Europe has slowly begun to respond to the threats.
In 2020, NATO established two new commands, at Ulf in Germany and Norfolk in the UK, to monitor submarine activity in the North and Baltic Seas.
Last October, France said it was buying a fleet of unmanned underwater vehicles to better protect undersea cables.
On November 22, Swedish police arrested suspected Unit 29155 operatives Elena Kulkova and Sergey Skvortsov in Stockholm and charged them with espionage. The Russian couple had been living in Sweden since 1997 and had been under surveillance for years.

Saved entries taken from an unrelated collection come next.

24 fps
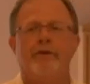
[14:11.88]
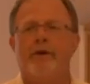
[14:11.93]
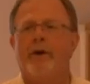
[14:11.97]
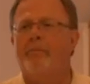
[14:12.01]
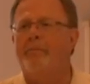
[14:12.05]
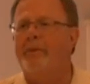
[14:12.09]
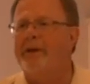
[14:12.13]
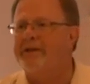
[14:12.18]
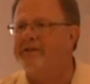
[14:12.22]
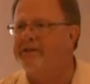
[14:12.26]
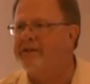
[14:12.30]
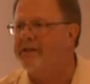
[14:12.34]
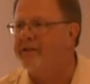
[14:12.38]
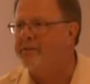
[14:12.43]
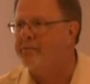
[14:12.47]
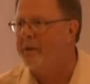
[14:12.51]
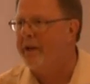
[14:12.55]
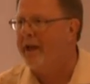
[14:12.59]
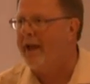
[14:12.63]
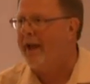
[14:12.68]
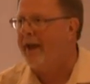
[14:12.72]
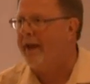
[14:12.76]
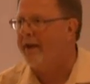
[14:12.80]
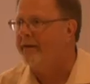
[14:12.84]
for a business
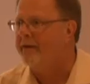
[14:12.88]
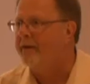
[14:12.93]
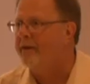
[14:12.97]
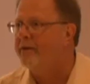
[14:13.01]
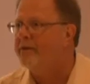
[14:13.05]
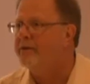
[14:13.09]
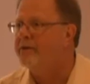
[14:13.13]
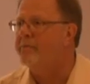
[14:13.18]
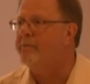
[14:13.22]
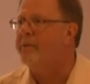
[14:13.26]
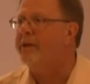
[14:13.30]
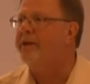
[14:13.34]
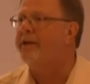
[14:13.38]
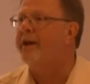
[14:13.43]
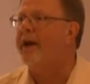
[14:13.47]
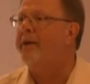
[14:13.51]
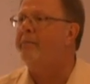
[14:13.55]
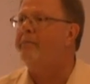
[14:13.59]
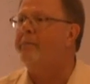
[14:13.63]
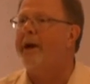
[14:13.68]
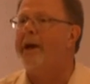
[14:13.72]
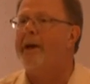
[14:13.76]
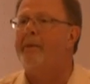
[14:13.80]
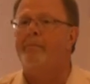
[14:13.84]
plan to be
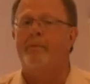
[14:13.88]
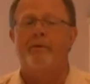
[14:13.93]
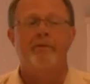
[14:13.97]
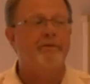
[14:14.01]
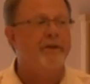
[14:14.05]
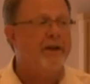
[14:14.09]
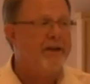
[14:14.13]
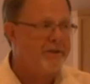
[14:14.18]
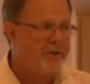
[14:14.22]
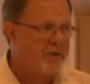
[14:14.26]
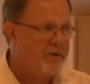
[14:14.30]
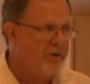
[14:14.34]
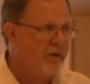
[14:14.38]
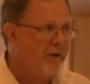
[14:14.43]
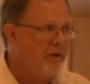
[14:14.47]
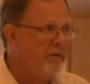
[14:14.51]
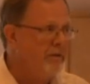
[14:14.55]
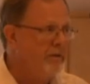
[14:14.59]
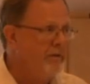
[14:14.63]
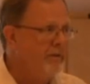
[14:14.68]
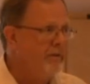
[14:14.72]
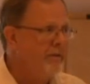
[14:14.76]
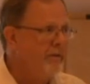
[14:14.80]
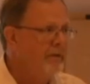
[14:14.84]
done by a professional.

Bellingcat found that Skvortsov and Kulkova’s registered Moscow address was also home to numerous intelligence agents. Among them were General Andrey Averyanov, head of Unit 29155, and Major-General Denis Sergeev, the Unit 29155 agent believed to have masterminded the poisonings of former spy Sergei Skripal and his daughter in the English city of Salisbury. Skvortsov was the executive director of a company owned by a self-confessed military intelligence operative, Vladimir Kulemekov.
In Norway, meanwhile, Prime Minister Jonas Gahr Støre said he was raising the armed forces’ state of readiness.
“We are in the most serious situation with security policy in recent decades … rising tensions mean we are more vulnerable to both threats and intelligence and influence. This requires all NATO countries to be more vigilant,” he said in October.
But some observers are sceptical of the extent to which any country can entirely safeguard civilian infrastructure.
Mike Myrianthis, a Greek oil industry veteran, believes that whoever bombed the Nord Stream 2 pipeline opened a can of worms.
“The Nord Stream sabotage destroyed the Russian-German energy relationship,” he told Al Jazeera.
“Strikes on infrastructure have become something of a fashion and set a dangerous precedent.”